Toda esta introdução para chegar ao Padeiro da minha rua, um dos pequenos negócios que após muitos anos de interrupção voltou a ganhar forma e espaço nos nossos dias. Todos os dias o padeiro ou vendedor de pão passa na sua carrinha branca bem identificada com uma bonita decoração e um nome sugestivo, nela transporta pão e bolos de várias qualidades que vai vendendo a cada vez mais clientes (explica ele, que vai ter que comprar uma carrinha maior) porque os clientes são cada vez mais; sem grande alarido vai apitando para avisar que está a chegar, parando aqui e ali para deixar o pão aos clientes. E porque, com os vendedores ambulantes, os clientes trocam quase sempre dois dedos de conversa, nesses dois dedos de conversa fiquei a saber que o padeiro da minha rua, agora em tempos de pandemia, tem o dobro do trabalho, o que me leva a dizer que "nunca é mau para todos", há sempre quem tenha que trabalhar mais para que aos outros nada falte!
Da minha varanda observo a rua, tudo parece igual a ontem, a mesma estrada ladeada de casas amarelas, azuis ou brancas, os passeios para caminhar, algumas ervas surgem aqui e ali, os pássaros cantam, a chuva caiu e as plantas revigoraram, as laranjeiras estão floridas, as andorinhas começam a abeirar-se dos seus ninhos, uma ou outra pessoa passa, tudo parece realmente igual a ontem; no entanto, quando olho as pessoas, nada é igual a ontem, os seus olhares, as suas preocupações e receios estampam-se nos rostos, nas palavras, na incerteza de um futuro que ninguém sabe onde nos conduz.
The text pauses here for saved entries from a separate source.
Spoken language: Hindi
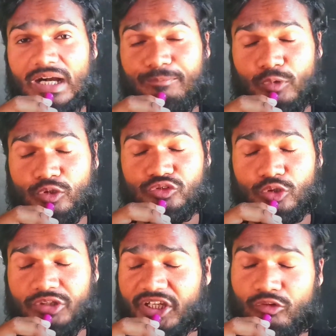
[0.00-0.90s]
आपको
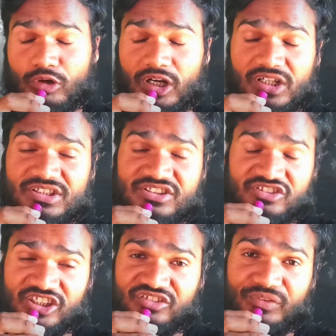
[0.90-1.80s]
जो दिखाऊंगा
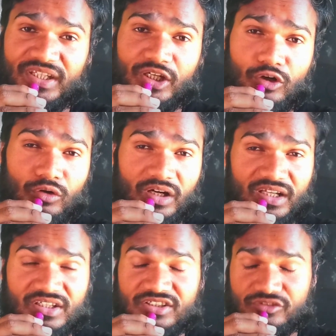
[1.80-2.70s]
सच में
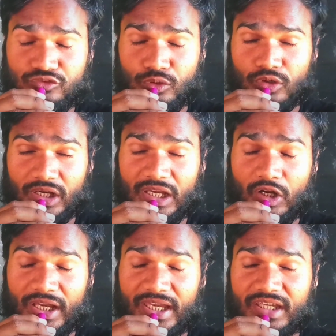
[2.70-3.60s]
दिखाऊंगा जो
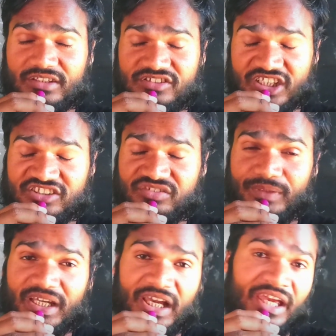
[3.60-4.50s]
कहेंगे सच
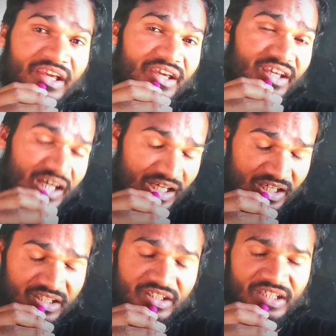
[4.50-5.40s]
में कहेंगे
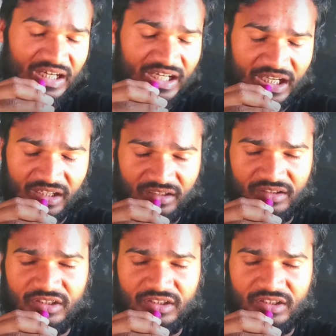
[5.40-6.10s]
हाँ अगरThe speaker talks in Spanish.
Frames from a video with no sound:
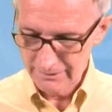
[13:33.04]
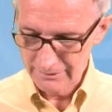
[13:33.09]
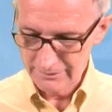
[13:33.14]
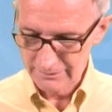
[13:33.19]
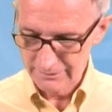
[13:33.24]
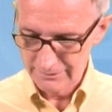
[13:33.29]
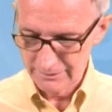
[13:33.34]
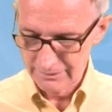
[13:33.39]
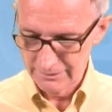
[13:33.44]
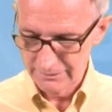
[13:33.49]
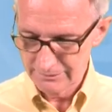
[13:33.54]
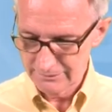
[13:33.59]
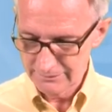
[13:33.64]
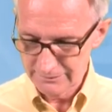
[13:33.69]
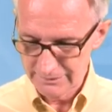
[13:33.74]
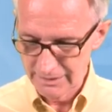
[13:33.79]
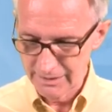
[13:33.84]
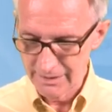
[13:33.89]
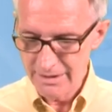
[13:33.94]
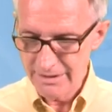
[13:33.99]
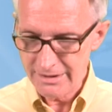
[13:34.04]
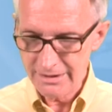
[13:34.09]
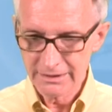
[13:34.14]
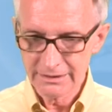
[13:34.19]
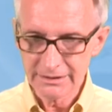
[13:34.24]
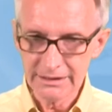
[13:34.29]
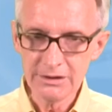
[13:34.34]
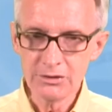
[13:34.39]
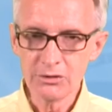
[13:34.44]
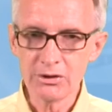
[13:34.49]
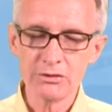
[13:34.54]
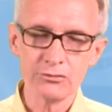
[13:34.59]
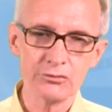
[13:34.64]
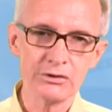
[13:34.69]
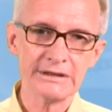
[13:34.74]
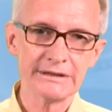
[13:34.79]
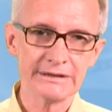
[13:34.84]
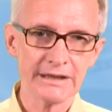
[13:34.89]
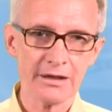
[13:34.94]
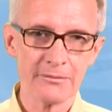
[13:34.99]
que tienen sentido en un
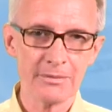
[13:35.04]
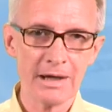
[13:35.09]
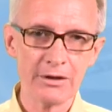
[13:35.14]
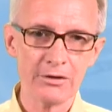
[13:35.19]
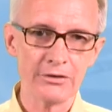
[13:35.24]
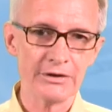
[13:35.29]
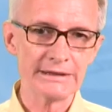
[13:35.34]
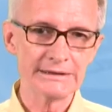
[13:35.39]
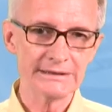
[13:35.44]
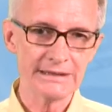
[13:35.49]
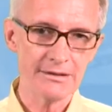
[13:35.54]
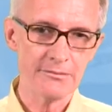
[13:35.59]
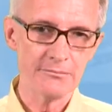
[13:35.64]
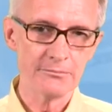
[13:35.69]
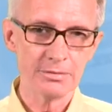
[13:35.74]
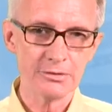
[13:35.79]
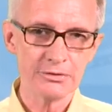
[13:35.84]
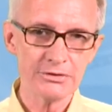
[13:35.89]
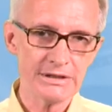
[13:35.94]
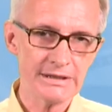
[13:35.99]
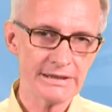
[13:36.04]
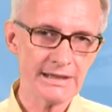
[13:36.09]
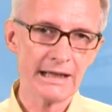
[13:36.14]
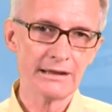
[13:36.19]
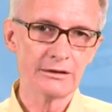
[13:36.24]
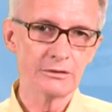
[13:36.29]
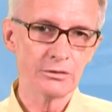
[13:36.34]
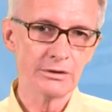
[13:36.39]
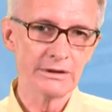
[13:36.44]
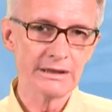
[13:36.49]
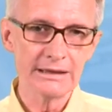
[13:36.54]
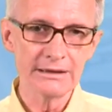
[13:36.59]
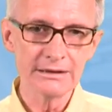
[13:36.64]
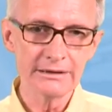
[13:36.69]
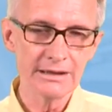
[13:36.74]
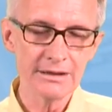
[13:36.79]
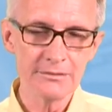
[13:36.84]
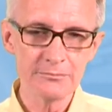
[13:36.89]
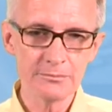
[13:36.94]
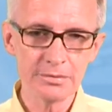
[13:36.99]
intervalo de tiempo. Si salto en el
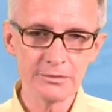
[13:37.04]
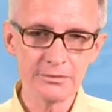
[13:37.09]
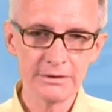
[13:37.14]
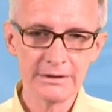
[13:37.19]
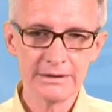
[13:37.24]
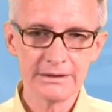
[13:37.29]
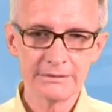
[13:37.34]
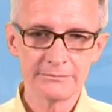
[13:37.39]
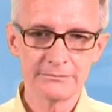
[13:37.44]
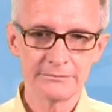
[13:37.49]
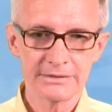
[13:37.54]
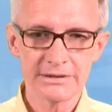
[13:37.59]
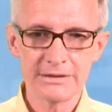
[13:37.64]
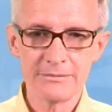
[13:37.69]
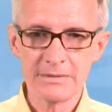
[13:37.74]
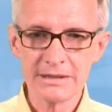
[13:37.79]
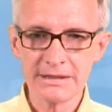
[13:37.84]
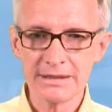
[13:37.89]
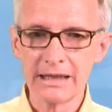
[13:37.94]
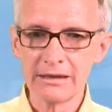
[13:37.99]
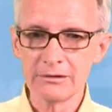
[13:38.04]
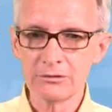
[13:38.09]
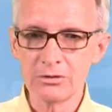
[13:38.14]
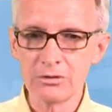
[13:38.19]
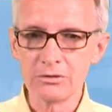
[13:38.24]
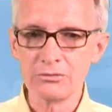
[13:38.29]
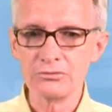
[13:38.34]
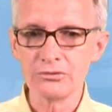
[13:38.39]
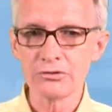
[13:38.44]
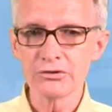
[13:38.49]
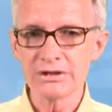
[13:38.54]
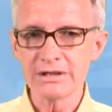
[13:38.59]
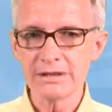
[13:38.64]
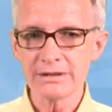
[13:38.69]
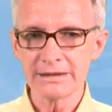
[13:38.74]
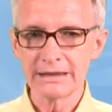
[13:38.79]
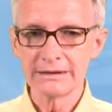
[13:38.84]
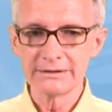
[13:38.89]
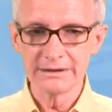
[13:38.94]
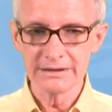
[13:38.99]
tiempo, si me salto unos
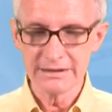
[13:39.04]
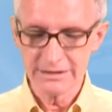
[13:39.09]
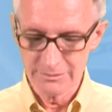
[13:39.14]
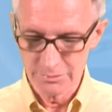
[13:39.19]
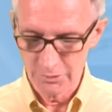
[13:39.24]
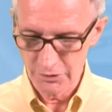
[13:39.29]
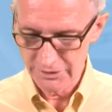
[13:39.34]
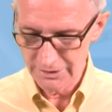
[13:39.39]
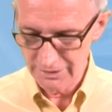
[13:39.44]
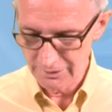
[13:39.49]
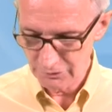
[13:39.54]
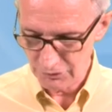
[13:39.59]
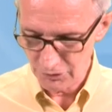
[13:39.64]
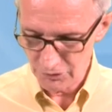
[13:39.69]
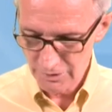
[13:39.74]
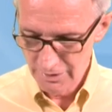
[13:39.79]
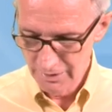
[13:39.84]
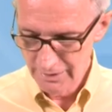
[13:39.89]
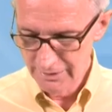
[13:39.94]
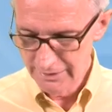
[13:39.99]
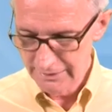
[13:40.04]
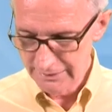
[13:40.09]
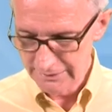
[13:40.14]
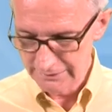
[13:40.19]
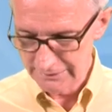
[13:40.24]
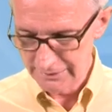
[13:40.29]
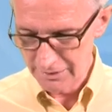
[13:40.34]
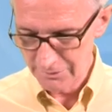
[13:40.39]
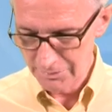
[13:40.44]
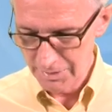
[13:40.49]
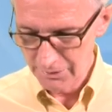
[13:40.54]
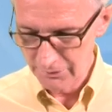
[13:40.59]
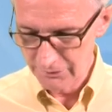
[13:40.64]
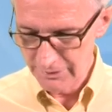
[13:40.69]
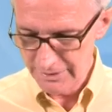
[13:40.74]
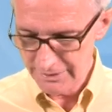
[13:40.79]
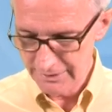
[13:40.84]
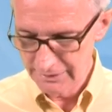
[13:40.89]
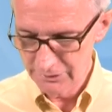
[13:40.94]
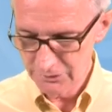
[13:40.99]
instantes y voy a otro intervalo
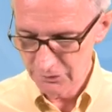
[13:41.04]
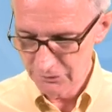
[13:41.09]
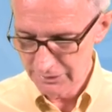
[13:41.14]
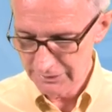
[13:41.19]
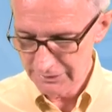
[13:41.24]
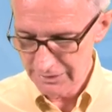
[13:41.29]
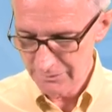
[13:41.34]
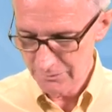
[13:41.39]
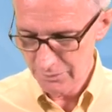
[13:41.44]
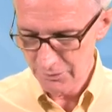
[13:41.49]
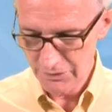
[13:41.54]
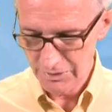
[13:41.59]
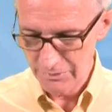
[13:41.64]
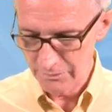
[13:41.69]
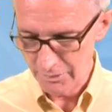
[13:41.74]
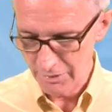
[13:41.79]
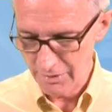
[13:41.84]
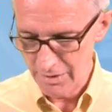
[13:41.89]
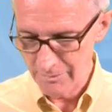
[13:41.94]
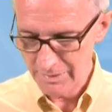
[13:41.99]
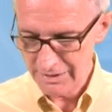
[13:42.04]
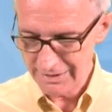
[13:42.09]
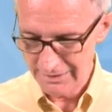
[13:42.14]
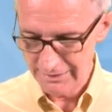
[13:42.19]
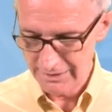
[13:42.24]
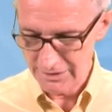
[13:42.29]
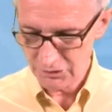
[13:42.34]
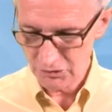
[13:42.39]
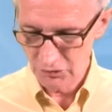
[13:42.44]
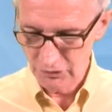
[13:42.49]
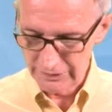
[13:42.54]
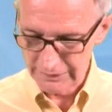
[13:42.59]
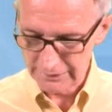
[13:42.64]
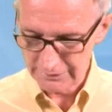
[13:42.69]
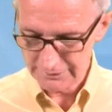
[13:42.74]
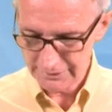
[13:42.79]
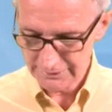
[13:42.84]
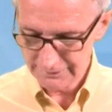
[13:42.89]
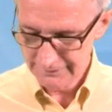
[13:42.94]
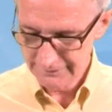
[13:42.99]
distinto de tiempos, el problema se desconecta.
Ontem os carros circulavam uns atrás dos outros numa pressa sempre desenfreada, as pessoas numa correria para o trabalho, para as compras, para levar e buscar as crianças da escola, era uma vida, achávamos nós, completa, sem tempo para nada, sem tempo para os filhos, para os pais, para os vizinhos, para os amigos, o tempo não chegava e dávamos por nós a pedir mais tempo ao tempo e o tempo nunca chegava!
Hoje o tempo sobra para quem tem que fazer quarentena ou isolamento social, palavras pouco usuais no nosso vocabulário de ontem, o tempo sobra mesmo apelando à imaginação e criatividade na tentativa de reinventar outra forma de viver, outra forma de fazer as coisas, outra forma de comunicar e demonstrar os afectos e carinhos pelos outros.
As noticias cansam, os números cansam, a nossa capacidade de ouvir sempre as mesmas noticias esgota-se, em cada novo dia temos esperança que os números apresentem sinais de abrandamento que nos acalme o espírito, sabemos que esse dia chegará, mas quando não sabemos!
Todos os que estão na linha da frente (frente de batalha) porque esta pandemia provocada pelo virús covid-19 é uma guerra sem igual da qual ninguém está livre, todos os que estão na linha da frente num combate levado à exaustão para salvar vidas, arriscando em cada hora, em cada minuto a sua própria vida, merecem todo o apoio e solidariedade do mundo. Eles sim são os Grandes Heróis nesta guerra, e a nós que estamos no isolamento social eles só pedem que Fiquemos em casa. Tão simples comparado com a luta deles. Pensando neles devemos fazer o que nos pedem para que eles possam tratar de nós!